● Description of the task: Repeat the records word for word, excluding any picture.

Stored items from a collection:

-=-=-=-=-

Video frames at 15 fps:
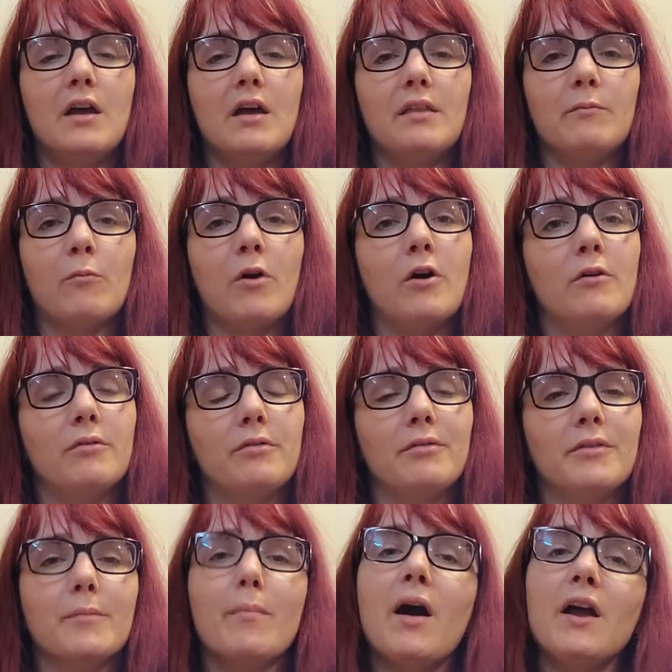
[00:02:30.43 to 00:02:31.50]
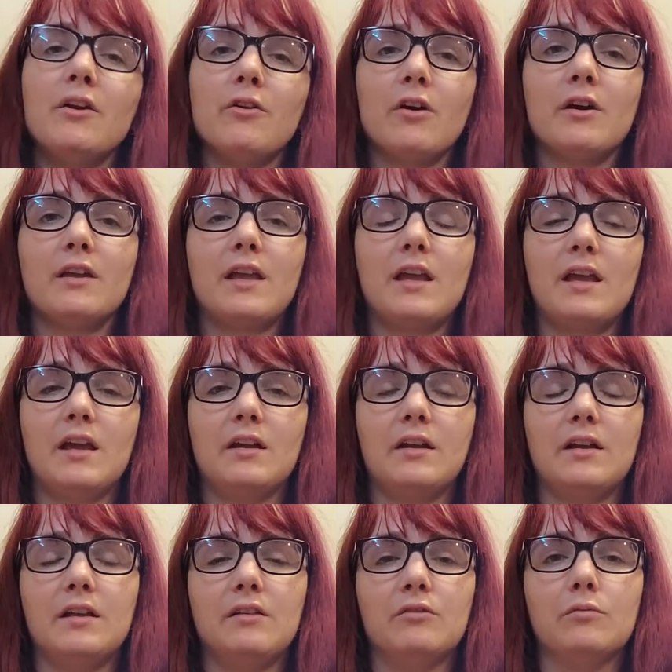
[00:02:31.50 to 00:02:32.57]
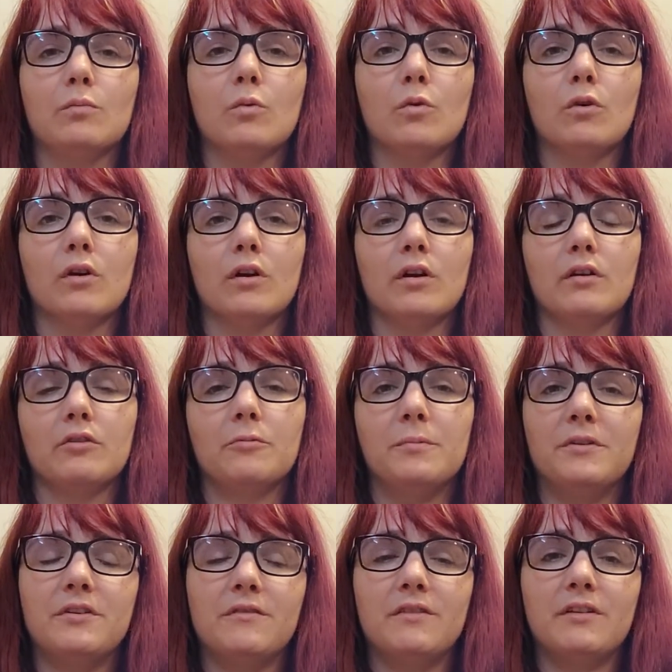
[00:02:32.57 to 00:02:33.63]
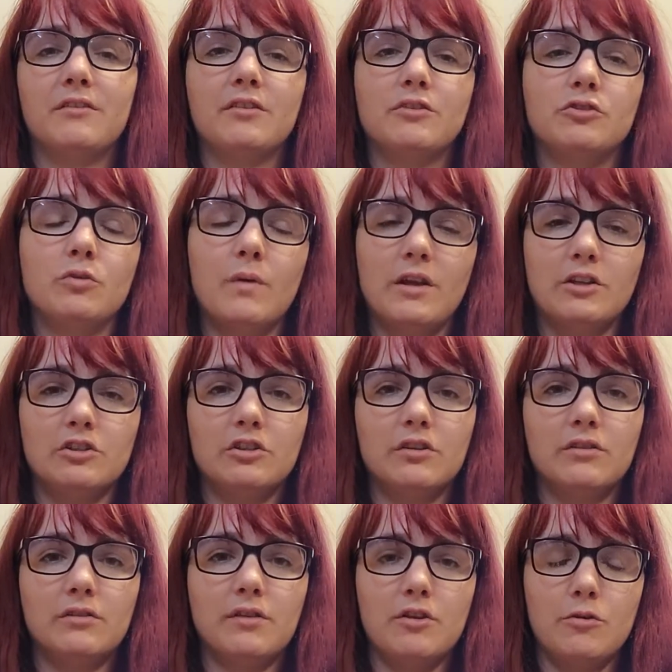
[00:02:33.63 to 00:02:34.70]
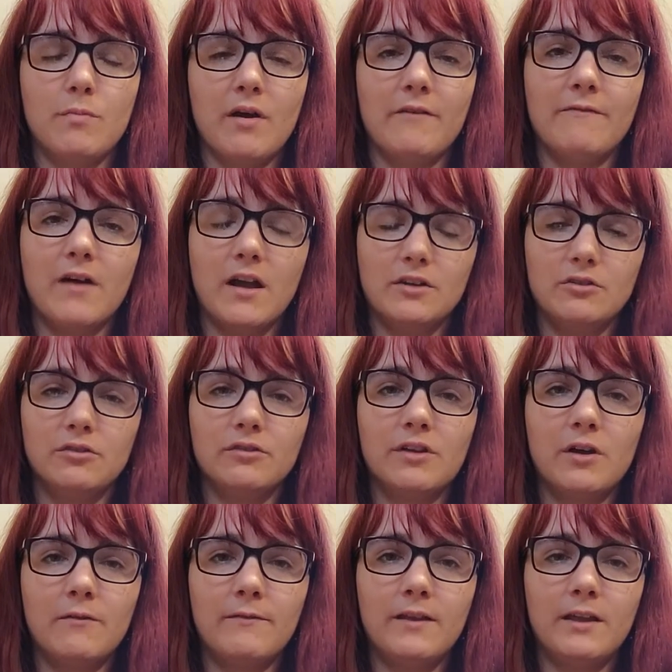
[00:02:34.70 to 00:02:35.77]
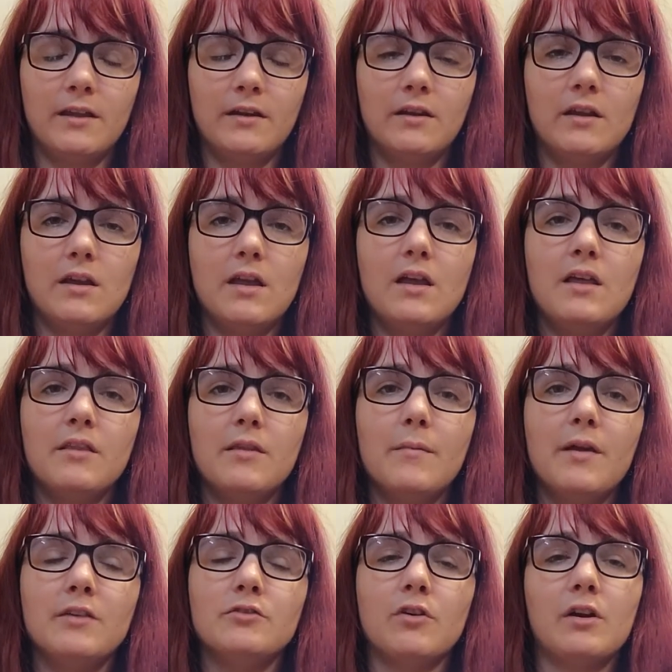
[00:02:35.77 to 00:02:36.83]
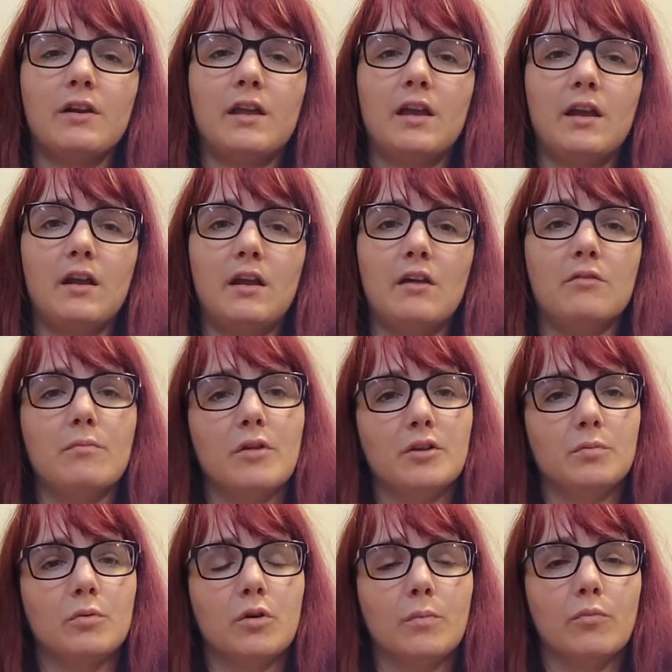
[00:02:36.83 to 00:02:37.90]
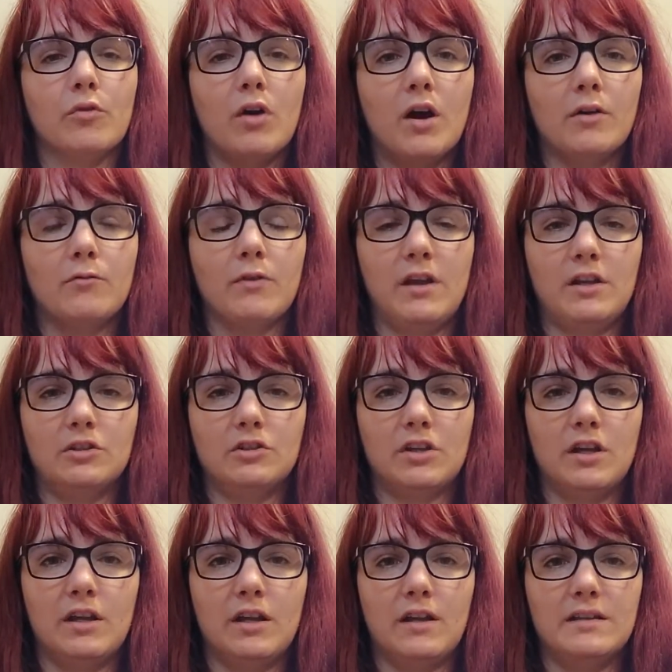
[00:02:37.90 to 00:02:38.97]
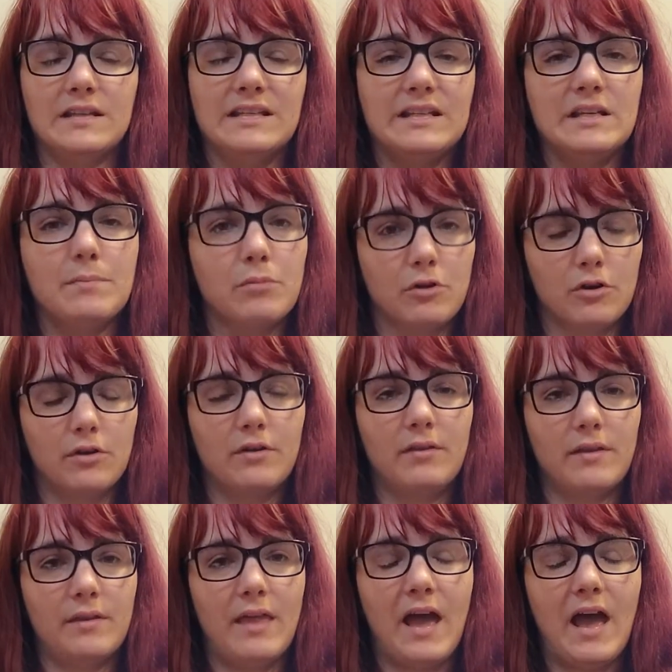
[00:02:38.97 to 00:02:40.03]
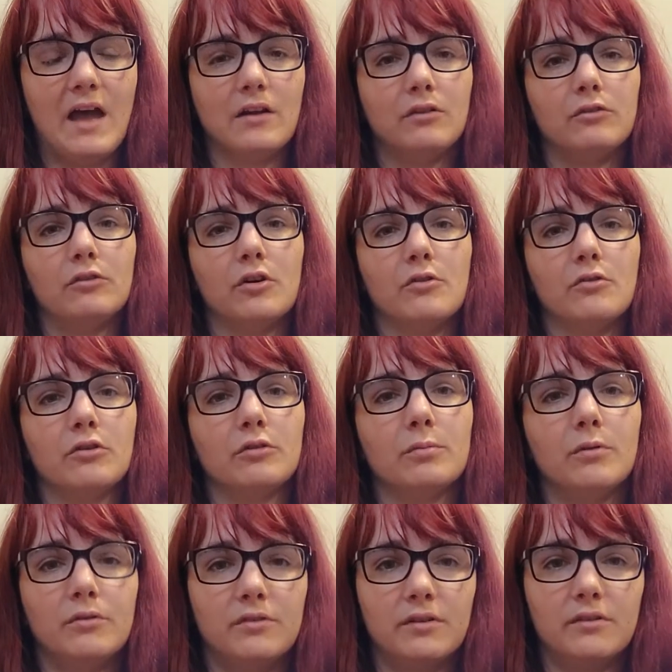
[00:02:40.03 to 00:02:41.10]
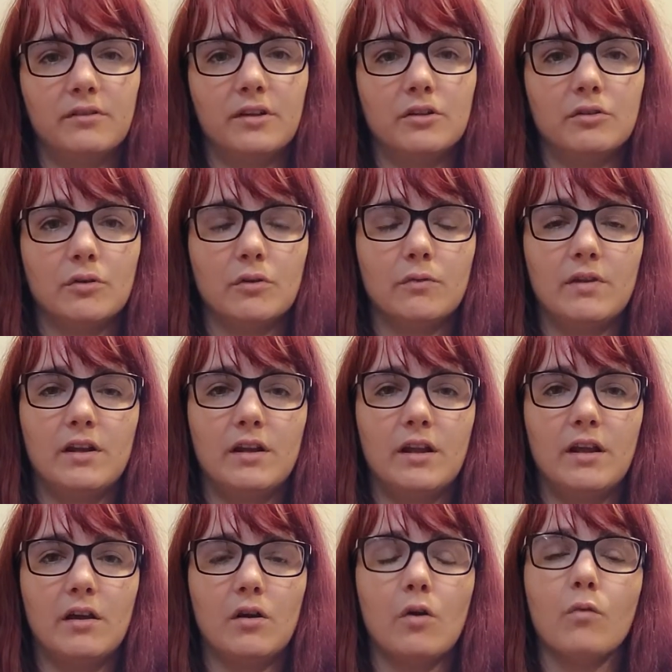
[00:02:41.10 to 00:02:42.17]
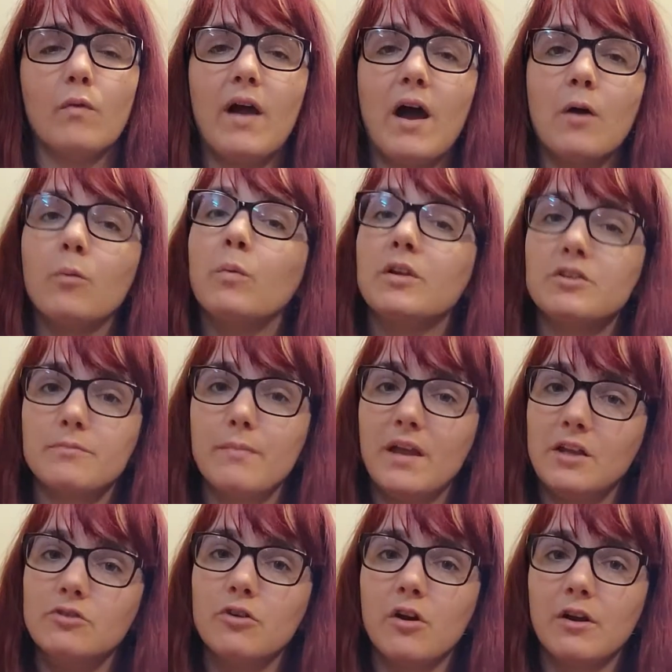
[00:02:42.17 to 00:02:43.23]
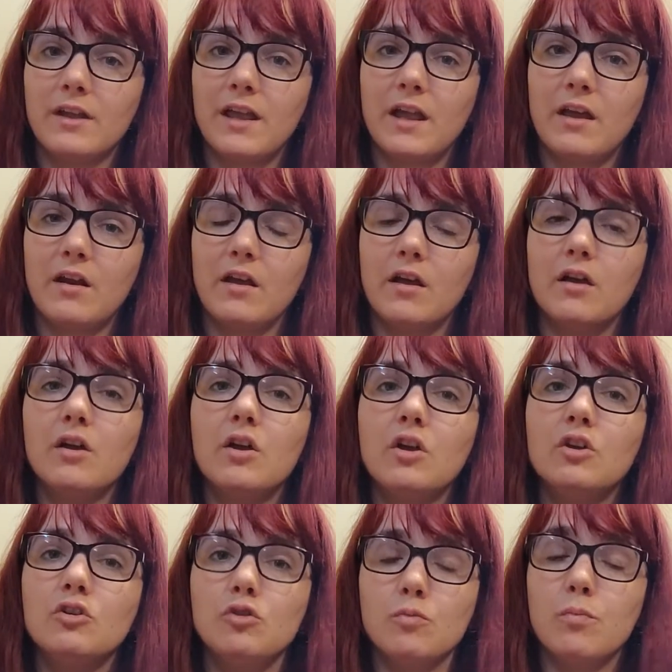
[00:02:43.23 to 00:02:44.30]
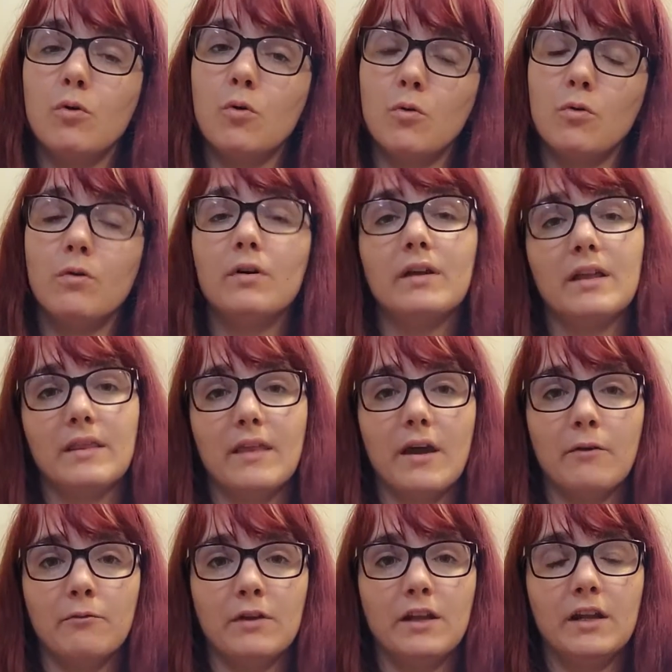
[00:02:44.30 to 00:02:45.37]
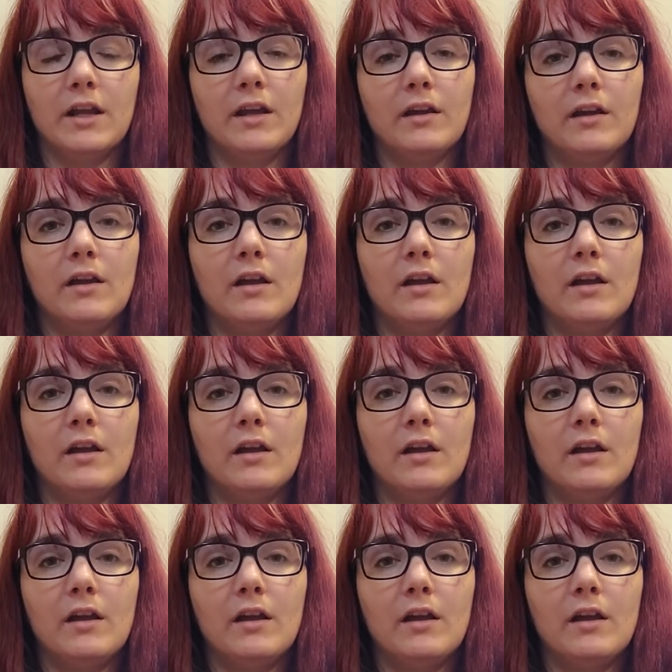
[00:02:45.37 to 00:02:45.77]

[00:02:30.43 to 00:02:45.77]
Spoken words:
while the minor arcana is more specific situations that you might find yourself in, the major arcana is much more broad-ranging and deeper than that. So you're supposed to center a reading around which major arcana you pull in that reading.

-=-=-=-=-

● Task answer:
Video frames at 15 fps:
[00:02:30.43 to 00:02:31.50]
[00:02:31.50 to 00:02:32.57]
[00:02:32.57 to 00:02:33.63]
[00:02:33.63 to 00:02:34.70]
[00:02:34.70 to 00:02:35.77]
[00:02:35.77 to 00:02:36.83]
[00:02:36.83 to 00:02:37.90]
[00:02:37.90 to 00:02:38.97]
[00:02:38.97 to 00:02:40.03]
[00:02:40.03 to 00:02:41.10]
[00:02:41.10 to 00:02:42.17]
[00:02:42.17 to 00:02:43.23]
[00:02:43.23 to 00:02:44.30]
[00:02:44.30 to 00:02:45.37]
[00:02:45.37 to 00:02:45.77]

[00:02:30.43 to 00:02:45.77]
Spoken words:
while the minor arcana is more specific situations that you might find yourself in, the major arcana is much more broad-ranging and deeper than that. So you're supposed to center a reading around which major arcana you pull in that reading.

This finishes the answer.